The greenway starts and finishes near the Commons Garage off Hilltop Circle and is open to the public. Like the rest of the Patapsco Valley, it is considered an “Important Bird Area” by the Audubon Society.

Much of the greenway is wooded. After passing under Hilltop Circle, a visitor would walk through a field and behind UMBC’s stadium, almost reaching Shelbourne Road, before reaching the school’s Conservation & Environmental Research Area.

The greenway is home to 76 species of birds, according to its website, including robins, kingfishers, bluebirds and ducks.

Eakes, a sophomore majoring in global studies and environmental science, said the band of student volunteers taking part in the Sept. 8 cleanup collected 149 pounds of garbage and recyclables.

After collecting trash and learning about invasive species that have cropped up around UMBC, the volunteers reconvened near the start of the greenway to clear some overgrowth and split into groups to plant two native plants: black-eyed Susans and a redosier dogwood tree.

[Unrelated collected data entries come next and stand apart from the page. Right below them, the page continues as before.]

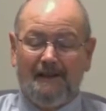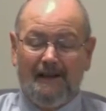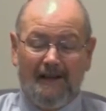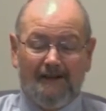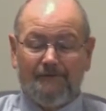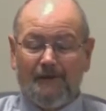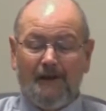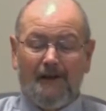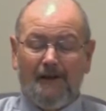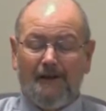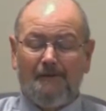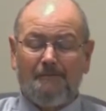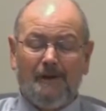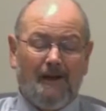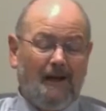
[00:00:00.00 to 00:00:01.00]

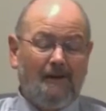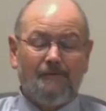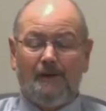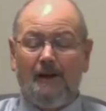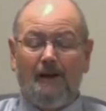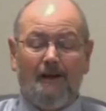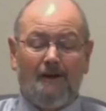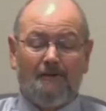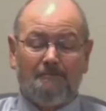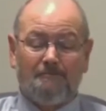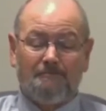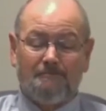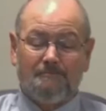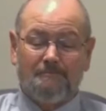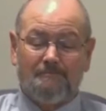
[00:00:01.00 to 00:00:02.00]
Abraham, Abraham.
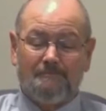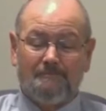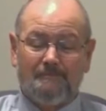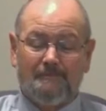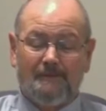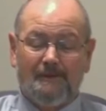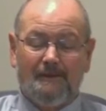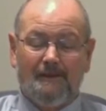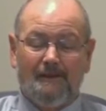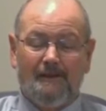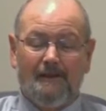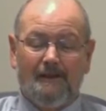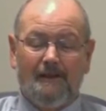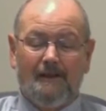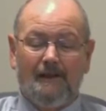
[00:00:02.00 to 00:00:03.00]

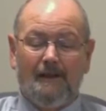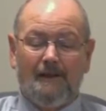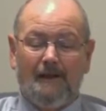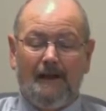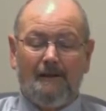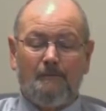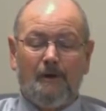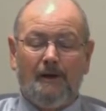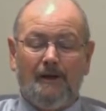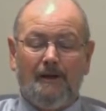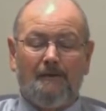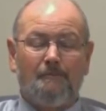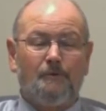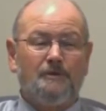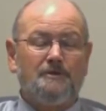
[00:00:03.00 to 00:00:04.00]
And
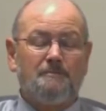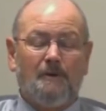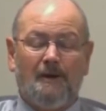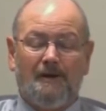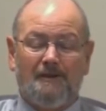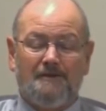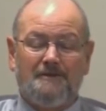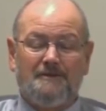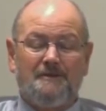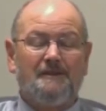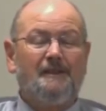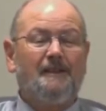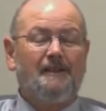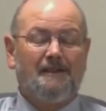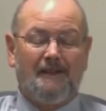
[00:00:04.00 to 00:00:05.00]
Abraham responds,
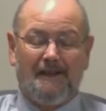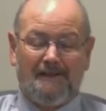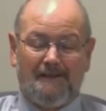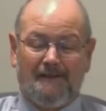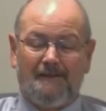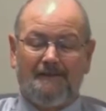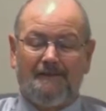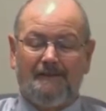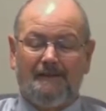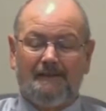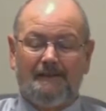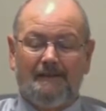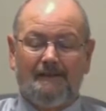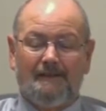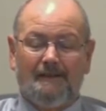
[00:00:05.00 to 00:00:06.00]
Hineni,
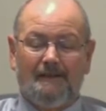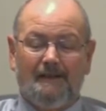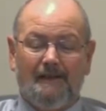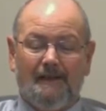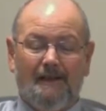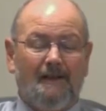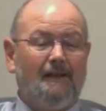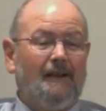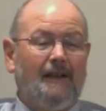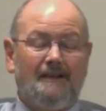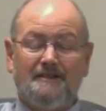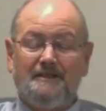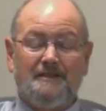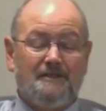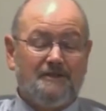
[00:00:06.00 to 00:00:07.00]

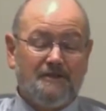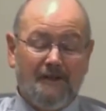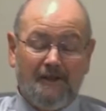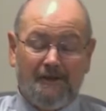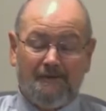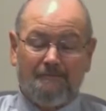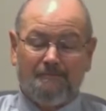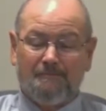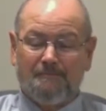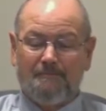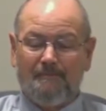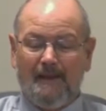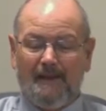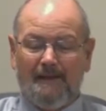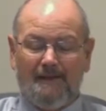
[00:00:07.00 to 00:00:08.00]
as he has done
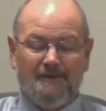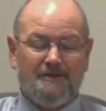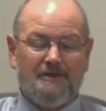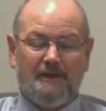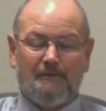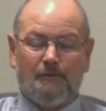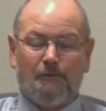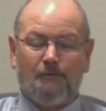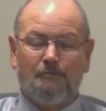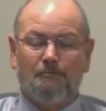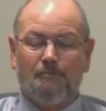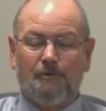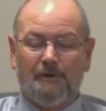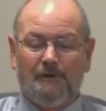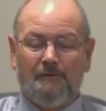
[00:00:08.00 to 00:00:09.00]
in several
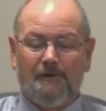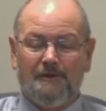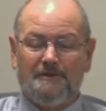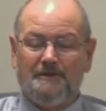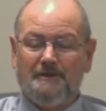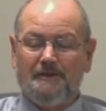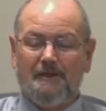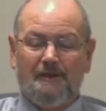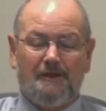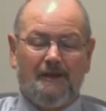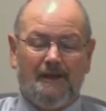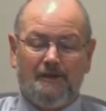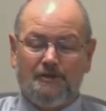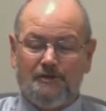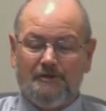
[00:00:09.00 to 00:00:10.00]
previous
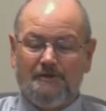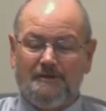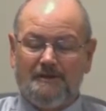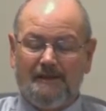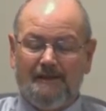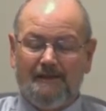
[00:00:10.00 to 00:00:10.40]
occasions.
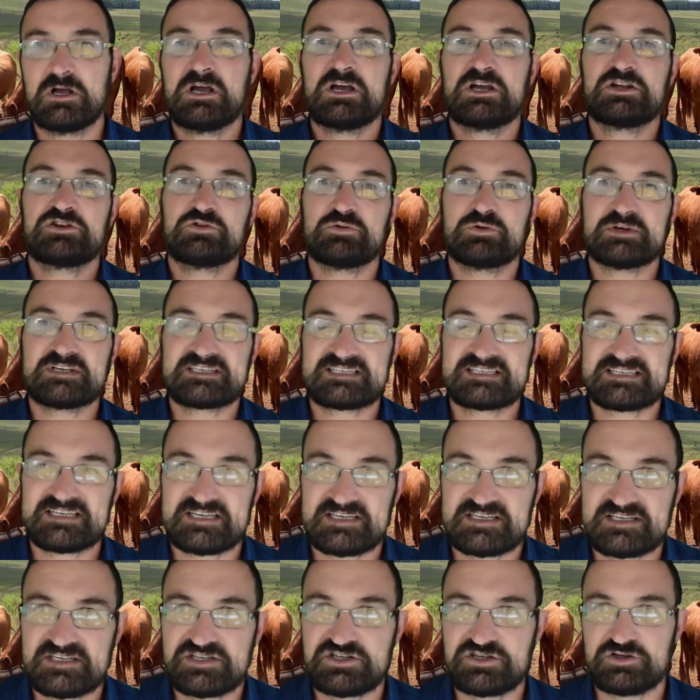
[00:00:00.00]
to
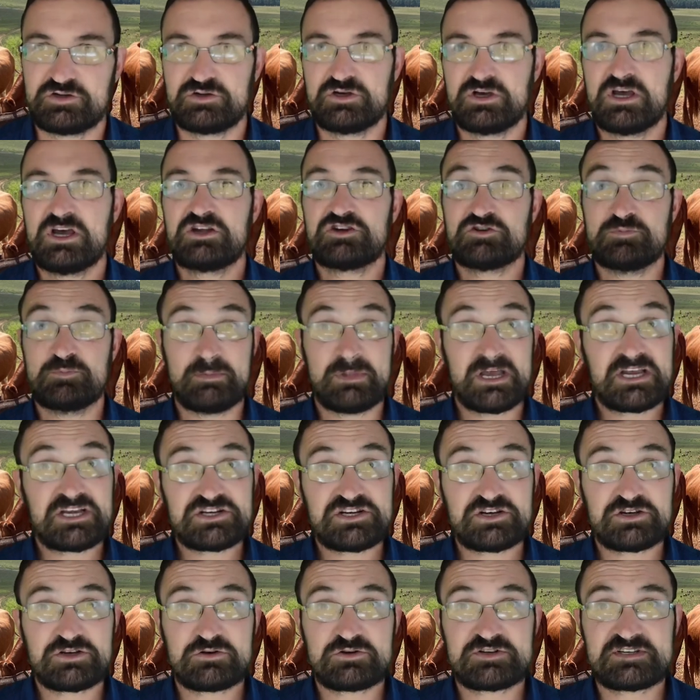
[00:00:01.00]
assist you to
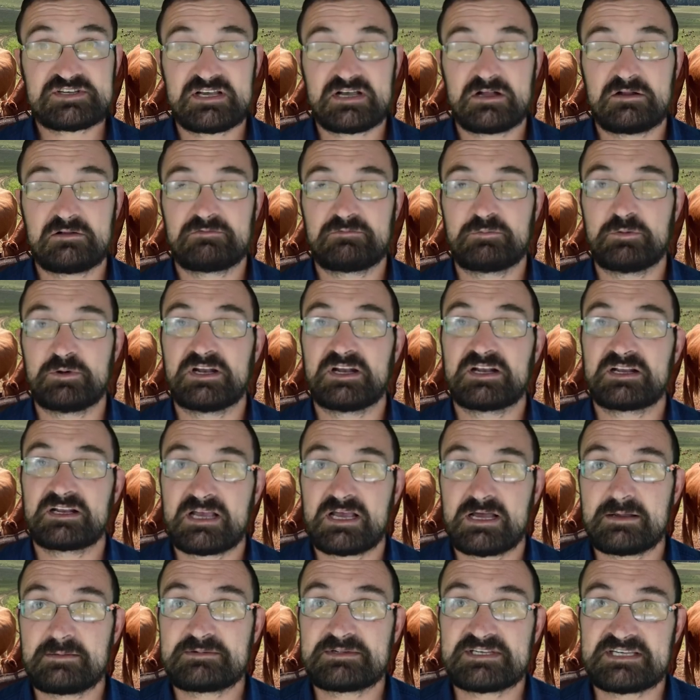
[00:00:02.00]
measure yourself when it
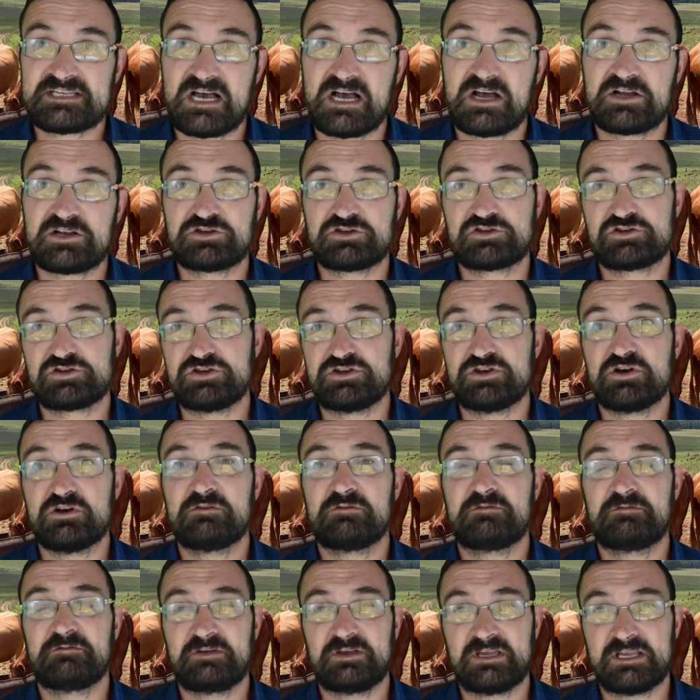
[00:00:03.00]
comes down to your
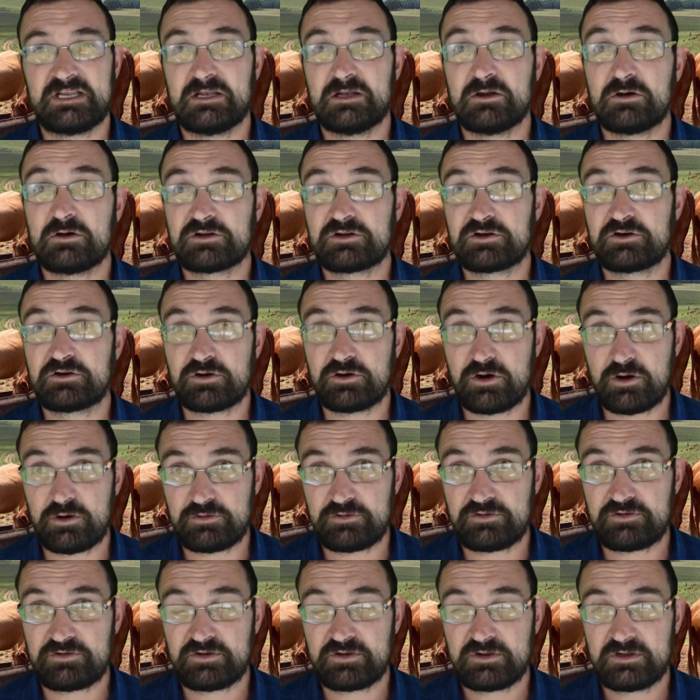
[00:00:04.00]
feedlot
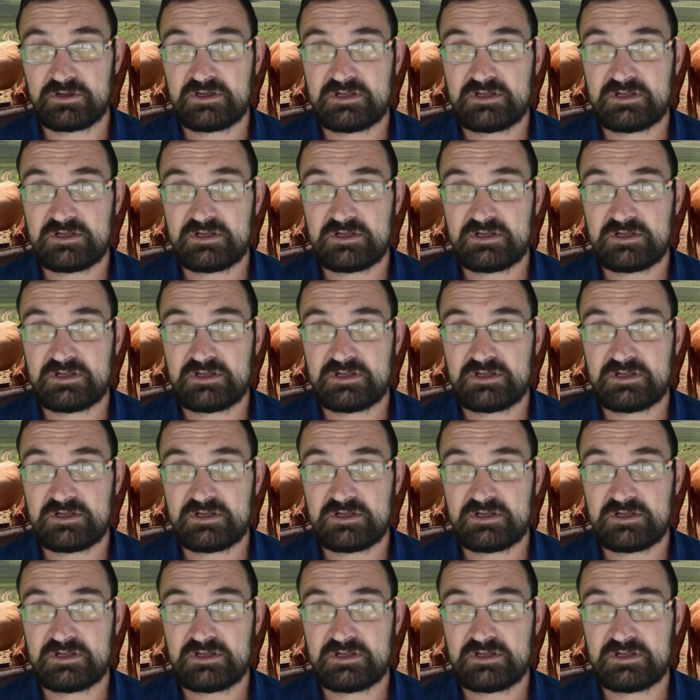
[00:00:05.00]
growth.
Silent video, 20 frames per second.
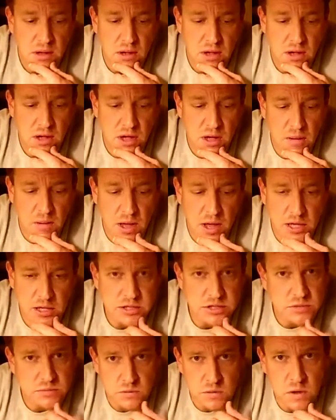I
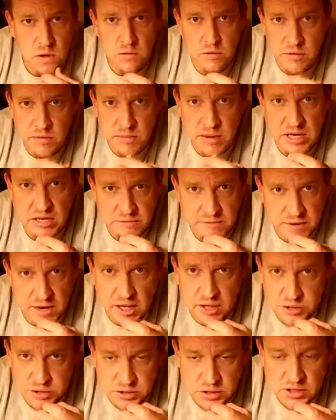just will go with the
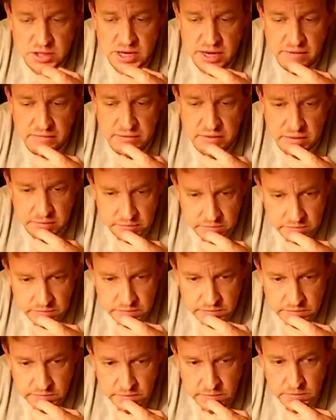manufacturer and have them
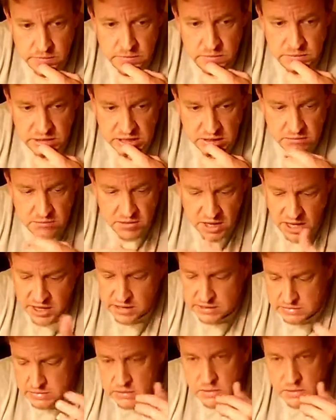get my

The plants were purchased and donated by Larry Hennessey, associate director of UMBC’s facilities management department... Hennessey said planting trees on campus that will outlive a student’s tenure at UMBC gives them something they “can look back to” and could prove “inspirational” for environmentally minded students.

UMBC’s Environmental Task Force holds weekly stream cleanups on campus, with students deciding where to work each week based on what they see during the week, Eakes said.

“It’s really meaningful, the fact that you can see your efforts, like you go in and you see this litter, but then you leave and it’s cleaner and greener,” Eakes said. “It just shows that it does make a difference, what we do is important.”